En los equipos oficiales lo tienen claro: Milei gana cuando sobreactúa el enojo con los políticos. Y esa lógica le ha permitido desplazarse sin mayores sobresaltos durante los meses de su gobierno que, según su perspectiva, serán los más difíciles. Si sus proyectos son aprobados, bien. Si no lo son, eso refleja el poder de los enemigos del pueblo y habrá más costo social. Pero la culpa no será de sus medidas, o de su incapacidad de negociar sino de los intereses oscuros que le impiden avanzar. Gana si gana y gana si pierde. Lo mismo con el así llamado Pacto de Mayo. Si se lo firman, bien. Y si no, pobre de ellos. Ese fue el eje de su discurso: les ofrezco que me obedezcan -les dijo- y si no lo hacen tronará el escarmiento. Un ejemplo es elocuente. En el primer intento no logró desarticular los llamados fondos fiduciarios a los que llamó las cajas negras de la política que, en un corte transversal, hizo que legisladores de distintos espacios actúen en tácito acuerdo para abortar la iniciativa del Gobierno. Con la instalación que se logró en todas estas semanas respecto al trasfondo de estas cajas negras difícilmente una nueva votación por los mismos legisladores los encuentre en la misma posición. Han quedado muy expuestos frente a una sociedad que cada vez sigue más de cerca todo lo que implique privilegios, o tenga el tufillo de negocios turbios que involucran a los políticos. Todos estos dilemas, desafíos, cuellos de botella, problemas estructurales hubieran puesto a prueba a cualquier candidato que asumiera el 10 de diciembre. Milei navega entre ellos con elegancia gracias a su relato bíblico tanto en su contenido como en la forma que lo expresa y su particular profesionalidad para manejarse frente a las cámaras de televisión o en su incursión en las redes que a la vez le sirven para medir el pulso de las reacciones de la gente.

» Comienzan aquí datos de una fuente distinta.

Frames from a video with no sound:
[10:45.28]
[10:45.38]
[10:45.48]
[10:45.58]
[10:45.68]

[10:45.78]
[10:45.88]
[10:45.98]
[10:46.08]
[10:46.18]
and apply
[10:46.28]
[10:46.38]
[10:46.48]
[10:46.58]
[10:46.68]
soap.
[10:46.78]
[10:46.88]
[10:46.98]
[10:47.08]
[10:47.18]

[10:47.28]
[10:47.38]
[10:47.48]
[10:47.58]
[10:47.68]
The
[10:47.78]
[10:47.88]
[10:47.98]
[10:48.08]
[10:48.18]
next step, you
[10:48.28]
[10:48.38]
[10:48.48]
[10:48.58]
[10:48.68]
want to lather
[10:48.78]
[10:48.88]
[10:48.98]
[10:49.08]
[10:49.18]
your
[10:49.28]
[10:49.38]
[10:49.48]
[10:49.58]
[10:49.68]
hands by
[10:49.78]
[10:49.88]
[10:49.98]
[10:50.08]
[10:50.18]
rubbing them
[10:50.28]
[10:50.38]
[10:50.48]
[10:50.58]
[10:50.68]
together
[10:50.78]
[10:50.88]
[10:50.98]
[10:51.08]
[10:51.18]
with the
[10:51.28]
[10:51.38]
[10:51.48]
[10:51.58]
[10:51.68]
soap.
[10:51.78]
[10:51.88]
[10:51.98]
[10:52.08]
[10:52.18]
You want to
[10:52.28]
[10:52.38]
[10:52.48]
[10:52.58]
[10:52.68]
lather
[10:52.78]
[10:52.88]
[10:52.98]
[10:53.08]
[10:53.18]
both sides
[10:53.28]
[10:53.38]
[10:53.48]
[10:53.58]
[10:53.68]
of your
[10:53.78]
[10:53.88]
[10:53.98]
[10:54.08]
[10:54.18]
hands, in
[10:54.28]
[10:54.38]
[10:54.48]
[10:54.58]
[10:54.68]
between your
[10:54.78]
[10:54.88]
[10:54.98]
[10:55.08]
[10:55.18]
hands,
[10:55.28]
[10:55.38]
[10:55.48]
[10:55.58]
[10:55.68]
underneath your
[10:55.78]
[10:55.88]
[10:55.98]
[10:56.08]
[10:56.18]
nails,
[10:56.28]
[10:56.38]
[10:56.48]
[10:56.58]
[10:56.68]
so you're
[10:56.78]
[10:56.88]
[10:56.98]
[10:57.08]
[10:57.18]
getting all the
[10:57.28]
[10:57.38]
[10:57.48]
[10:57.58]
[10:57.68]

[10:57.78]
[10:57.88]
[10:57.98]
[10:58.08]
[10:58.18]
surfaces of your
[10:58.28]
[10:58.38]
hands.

Eso, además, le permite licuar todos los debates. Esta semana, por ejemplo, María Migliore -la ex encargada de urbanización de villas en Caba- explicó que el violento recorte de presupuesto para los barrios populares le deja el territorio libre a los narcos. No importa. No se escucha.
El Gobierno desfinancia a las universidades, al mantener el mismo presupuesto del año pasado, o desregula el precio de las prepagas.
No se escucha
El Presidente valida descalificaciones a un gobernador rebelde en las que se lo compara con alguien con síndrome de Down, o celebra que «se lo están cogiendo» en un canal de noticias, o lo humilla con una ilustración donde aparece en cuatro patas mientras el Presidente «lo mea», o manipula las cifras de la pandemia o desafía a los familiares de desaparecidos en el Congreso.
No importa
Esas cosas, hoy, no se escuchan. La gente escucha si la otra campana, la del Presidente, un showman al decir de Cristina Kirchner quien, valido es decirlo, profesa una profunda admiración por el personaje, que contrasta con el desprecio que siente hacia Mauricio Macri.
¿Durará el influjo?
Lo primero que se puede decir es que viene durando mucho tiempo, desde mucho antes de la asunción. Es difícil de pensar que ese fenómeno profundo se disipe con rapidez. Lo segundo es que eso dependerá del destino de un plan económico muy audaz y doloroso en el que sobresale el apoyo del arco empresarial y el respeto que en el exterior se ha generado, respeto que se afianzara si los políticos contribuyen dando el marco legal a las reformas que se propugnan y que los mercados aplauden.
Para cada adversidad, Milei tiene a mano un antídoto que, por ahora, funciona a full.
«Los políticos son unos parásitos». Es, ni más ni menos, lo que la gente quiere escuchar.